Multiple pricing structures: Since the demand/price elasticity varies according to the segment of clientele, these sectors generally practice differentiated pricing. Thanks to lower prices, this technique maximizes the revenue generated by attracting the portion of demand that is most prices sensitive.
Very low variable unit prices: In the hotel industry, for example, the variable cost of selling an additional room (room cleaning and related services) represents only a very small portion of the hotel's fixed costs (personnel and the amortization of construction costs are fixed costs that are basically independent of a sales transaction).
Price is a powerful lever: Pricing control can be very powerful in increasing operating income.
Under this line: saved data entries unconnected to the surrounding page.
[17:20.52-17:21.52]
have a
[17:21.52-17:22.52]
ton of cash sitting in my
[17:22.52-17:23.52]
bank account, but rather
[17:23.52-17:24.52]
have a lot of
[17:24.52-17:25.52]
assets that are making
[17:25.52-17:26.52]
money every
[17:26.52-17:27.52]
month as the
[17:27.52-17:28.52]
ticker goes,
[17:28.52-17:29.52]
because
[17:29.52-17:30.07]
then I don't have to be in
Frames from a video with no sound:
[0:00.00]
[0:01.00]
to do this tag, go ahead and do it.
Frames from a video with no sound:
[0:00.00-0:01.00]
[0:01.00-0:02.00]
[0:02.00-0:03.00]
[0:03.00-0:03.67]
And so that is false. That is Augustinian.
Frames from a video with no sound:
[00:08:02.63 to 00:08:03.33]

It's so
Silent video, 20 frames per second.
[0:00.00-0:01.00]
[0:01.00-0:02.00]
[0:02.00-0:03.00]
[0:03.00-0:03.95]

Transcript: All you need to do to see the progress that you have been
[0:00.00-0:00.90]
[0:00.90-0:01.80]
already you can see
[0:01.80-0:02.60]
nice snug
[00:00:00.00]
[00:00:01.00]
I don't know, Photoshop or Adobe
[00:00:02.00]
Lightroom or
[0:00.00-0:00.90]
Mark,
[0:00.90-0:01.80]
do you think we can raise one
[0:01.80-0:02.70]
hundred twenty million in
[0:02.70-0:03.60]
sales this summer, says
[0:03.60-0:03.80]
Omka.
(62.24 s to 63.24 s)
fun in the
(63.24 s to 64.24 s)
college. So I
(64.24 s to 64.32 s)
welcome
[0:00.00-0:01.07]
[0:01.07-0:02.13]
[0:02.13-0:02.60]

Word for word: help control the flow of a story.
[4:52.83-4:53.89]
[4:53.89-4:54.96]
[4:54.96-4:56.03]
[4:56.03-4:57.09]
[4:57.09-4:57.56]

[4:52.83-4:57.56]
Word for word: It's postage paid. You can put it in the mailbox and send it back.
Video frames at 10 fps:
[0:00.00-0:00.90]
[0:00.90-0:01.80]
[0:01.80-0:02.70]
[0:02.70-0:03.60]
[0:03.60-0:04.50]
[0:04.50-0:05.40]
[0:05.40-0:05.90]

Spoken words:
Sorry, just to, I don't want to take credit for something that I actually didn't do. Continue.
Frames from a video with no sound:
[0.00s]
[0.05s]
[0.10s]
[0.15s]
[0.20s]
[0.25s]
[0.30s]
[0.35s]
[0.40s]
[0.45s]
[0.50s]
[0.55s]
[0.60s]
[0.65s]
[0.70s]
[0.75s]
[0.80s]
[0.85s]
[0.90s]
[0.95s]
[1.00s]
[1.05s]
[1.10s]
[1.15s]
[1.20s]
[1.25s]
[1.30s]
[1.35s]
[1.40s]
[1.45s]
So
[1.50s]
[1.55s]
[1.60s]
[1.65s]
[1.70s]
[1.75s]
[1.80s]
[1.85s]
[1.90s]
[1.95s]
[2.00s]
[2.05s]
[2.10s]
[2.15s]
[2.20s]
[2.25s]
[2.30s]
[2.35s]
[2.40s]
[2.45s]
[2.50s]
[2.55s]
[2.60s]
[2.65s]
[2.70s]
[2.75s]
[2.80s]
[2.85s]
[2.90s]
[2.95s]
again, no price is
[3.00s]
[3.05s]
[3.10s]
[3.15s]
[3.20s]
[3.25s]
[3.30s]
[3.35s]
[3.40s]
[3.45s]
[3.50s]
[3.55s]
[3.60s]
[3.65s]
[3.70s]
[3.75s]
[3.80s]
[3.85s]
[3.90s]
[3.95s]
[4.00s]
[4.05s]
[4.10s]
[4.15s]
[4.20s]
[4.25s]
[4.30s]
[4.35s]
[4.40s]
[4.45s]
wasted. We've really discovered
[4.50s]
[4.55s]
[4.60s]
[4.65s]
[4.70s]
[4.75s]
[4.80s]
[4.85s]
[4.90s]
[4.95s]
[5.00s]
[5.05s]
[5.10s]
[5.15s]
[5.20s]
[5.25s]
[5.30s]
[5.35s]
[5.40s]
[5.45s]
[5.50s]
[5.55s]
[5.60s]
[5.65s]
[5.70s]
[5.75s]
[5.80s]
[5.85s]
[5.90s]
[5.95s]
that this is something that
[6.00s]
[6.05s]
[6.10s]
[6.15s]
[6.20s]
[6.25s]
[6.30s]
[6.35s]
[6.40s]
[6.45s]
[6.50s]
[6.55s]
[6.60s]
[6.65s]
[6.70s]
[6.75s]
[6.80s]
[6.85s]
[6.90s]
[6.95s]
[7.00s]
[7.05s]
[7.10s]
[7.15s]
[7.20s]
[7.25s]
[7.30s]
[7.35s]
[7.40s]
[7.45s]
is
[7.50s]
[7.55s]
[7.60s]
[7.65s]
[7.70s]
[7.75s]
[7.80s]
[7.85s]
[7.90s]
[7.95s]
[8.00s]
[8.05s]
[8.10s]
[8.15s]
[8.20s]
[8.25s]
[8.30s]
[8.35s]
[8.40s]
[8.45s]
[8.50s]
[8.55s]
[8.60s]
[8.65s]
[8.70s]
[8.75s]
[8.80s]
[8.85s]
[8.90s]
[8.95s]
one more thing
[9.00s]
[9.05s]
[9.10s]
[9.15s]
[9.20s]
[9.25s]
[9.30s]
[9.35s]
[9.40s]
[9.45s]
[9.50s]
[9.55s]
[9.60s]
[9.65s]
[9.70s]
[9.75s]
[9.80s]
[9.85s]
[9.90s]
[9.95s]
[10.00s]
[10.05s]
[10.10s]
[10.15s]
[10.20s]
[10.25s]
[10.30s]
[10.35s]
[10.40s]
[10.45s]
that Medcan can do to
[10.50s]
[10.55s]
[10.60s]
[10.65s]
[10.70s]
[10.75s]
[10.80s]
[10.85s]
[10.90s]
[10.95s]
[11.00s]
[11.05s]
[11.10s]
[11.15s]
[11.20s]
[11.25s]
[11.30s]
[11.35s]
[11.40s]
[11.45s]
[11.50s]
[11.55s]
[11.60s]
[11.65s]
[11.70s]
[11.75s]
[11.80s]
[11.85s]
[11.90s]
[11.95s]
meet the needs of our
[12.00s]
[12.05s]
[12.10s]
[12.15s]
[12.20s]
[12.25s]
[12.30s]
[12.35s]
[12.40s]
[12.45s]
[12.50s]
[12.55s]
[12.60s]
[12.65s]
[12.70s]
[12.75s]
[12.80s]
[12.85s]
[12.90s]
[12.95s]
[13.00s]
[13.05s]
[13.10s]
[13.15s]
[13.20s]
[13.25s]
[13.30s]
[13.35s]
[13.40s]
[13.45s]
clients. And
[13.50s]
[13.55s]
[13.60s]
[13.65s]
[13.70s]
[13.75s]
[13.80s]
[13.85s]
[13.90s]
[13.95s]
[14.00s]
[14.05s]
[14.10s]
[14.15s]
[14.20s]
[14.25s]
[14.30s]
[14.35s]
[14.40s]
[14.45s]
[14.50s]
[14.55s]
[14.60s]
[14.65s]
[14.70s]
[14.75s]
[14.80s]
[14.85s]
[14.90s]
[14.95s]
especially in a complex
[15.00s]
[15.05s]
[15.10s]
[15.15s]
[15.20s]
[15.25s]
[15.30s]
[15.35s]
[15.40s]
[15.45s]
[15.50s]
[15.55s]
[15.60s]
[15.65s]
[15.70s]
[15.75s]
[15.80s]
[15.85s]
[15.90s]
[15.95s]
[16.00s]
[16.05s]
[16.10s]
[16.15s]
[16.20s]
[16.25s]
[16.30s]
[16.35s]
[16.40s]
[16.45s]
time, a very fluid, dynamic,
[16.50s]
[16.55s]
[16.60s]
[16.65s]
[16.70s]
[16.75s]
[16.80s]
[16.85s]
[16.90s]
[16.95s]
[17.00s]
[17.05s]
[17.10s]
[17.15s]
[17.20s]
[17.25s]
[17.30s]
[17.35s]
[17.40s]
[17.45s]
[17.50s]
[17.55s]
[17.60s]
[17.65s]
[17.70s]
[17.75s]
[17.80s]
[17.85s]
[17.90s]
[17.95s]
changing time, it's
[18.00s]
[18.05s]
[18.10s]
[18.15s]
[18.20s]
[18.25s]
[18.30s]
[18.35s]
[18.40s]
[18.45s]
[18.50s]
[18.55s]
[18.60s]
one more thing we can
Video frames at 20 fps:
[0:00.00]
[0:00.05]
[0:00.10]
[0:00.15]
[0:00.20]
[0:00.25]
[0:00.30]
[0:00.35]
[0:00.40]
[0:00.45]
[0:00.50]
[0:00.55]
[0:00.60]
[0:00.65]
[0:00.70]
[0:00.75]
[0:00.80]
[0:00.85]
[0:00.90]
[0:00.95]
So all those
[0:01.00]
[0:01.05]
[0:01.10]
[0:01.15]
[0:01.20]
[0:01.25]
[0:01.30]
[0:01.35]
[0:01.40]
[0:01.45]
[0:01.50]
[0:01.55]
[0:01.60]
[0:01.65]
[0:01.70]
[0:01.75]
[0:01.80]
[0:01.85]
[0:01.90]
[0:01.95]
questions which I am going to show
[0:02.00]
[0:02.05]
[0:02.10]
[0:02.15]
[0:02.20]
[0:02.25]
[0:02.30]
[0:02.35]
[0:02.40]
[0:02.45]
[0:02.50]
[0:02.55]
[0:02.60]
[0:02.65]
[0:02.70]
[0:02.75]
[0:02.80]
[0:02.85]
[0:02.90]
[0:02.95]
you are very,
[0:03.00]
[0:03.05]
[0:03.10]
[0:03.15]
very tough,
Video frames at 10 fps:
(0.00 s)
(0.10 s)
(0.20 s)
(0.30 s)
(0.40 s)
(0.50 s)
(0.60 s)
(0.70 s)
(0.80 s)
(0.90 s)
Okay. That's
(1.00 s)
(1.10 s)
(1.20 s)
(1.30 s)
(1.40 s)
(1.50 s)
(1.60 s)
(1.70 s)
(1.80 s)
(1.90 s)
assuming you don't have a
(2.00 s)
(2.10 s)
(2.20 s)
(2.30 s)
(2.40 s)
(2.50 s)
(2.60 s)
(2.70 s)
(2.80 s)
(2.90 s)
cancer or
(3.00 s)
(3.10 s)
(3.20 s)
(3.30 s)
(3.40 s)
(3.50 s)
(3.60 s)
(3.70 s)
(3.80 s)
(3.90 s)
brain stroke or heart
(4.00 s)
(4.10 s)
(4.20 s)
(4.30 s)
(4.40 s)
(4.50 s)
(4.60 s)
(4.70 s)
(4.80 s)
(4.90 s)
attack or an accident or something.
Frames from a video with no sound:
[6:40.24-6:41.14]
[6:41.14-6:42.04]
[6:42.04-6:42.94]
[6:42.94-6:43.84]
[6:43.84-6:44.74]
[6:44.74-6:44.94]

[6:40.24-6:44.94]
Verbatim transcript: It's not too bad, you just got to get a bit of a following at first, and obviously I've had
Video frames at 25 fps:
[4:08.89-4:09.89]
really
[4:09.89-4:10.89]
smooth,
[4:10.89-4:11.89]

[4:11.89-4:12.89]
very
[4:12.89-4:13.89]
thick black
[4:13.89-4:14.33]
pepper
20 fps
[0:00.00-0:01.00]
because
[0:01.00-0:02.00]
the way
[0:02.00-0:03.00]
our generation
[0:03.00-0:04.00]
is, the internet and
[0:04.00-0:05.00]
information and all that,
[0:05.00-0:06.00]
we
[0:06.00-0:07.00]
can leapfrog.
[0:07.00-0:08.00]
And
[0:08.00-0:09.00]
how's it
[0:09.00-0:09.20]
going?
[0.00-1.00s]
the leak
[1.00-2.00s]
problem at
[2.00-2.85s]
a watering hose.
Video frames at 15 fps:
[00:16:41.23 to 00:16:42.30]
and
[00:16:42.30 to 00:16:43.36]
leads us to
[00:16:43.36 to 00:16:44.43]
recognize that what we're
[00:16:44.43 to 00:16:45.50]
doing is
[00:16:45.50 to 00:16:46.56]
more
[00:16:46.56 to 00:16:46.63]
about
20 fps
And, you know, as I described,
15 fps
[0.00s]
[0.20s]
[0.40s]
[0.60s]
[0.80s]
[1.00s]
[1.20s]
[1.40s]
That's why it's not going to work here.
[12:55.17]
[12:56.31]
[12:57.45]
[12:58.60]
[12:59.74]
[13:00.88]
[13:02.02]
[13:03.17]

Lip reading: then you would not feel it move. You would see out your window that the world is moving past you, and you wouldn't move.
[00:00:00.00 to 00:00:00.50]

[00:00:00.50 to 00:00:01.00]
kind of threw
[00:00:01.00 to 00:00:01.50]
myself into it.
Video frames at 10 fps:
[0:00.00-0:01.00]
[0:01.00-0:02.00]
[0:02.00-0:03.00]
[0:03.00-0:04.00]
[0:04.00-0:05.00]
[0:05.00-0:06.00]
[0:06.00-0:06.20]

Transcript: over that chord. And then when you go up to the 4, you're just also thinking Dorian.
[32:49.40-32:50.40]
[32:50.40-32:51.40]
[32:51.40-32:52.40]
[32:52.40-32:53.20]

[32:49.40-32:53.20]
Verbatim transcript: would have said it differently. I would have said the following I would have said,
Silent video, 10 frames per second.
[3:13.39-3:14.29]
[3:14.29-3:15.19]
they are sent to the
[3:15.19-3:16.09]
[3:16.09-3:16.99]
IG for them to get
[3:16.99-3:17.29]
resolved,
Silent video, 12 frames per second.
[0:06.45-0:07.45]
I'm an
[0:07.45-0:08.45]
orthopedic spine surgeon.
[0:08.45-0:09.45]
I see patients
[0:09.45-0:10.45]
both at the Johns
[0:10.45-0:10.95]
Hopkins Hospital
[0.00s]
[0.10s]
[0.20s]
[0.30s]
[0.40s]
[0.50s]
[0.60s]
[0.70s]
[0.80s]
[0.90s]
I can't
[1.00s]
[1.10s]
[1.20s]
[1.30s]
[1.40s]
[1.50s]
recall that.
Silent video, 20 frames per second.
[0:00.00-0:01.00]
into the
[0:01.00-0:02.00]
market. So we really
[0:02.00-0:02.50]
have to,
An increase of 1% in revenue per unit generally translates into a 10% to 20% increase in income for these sectors and vice versa.
ADVANTAGES OF YIELD MANAGEMENT
Yield management has gained popularity due to the following factors;
- Increased revenue by maximizing occupancy and protecting rates when necessary.
- Typical minimum net revenue increase of between 4-7% from year one with very little outlay.
- Accurate statistical reports future, current and historical.
- Detailed demand forecasting information to help with sales and marketing initiatives.
- Competitor analysis on the internet to help react to market influences.
- Group analysis to help evaluate the impact group reservations have on occupancy and therefore revenue.
- Series analysis which assesses the impact a tour series contract will have on your property.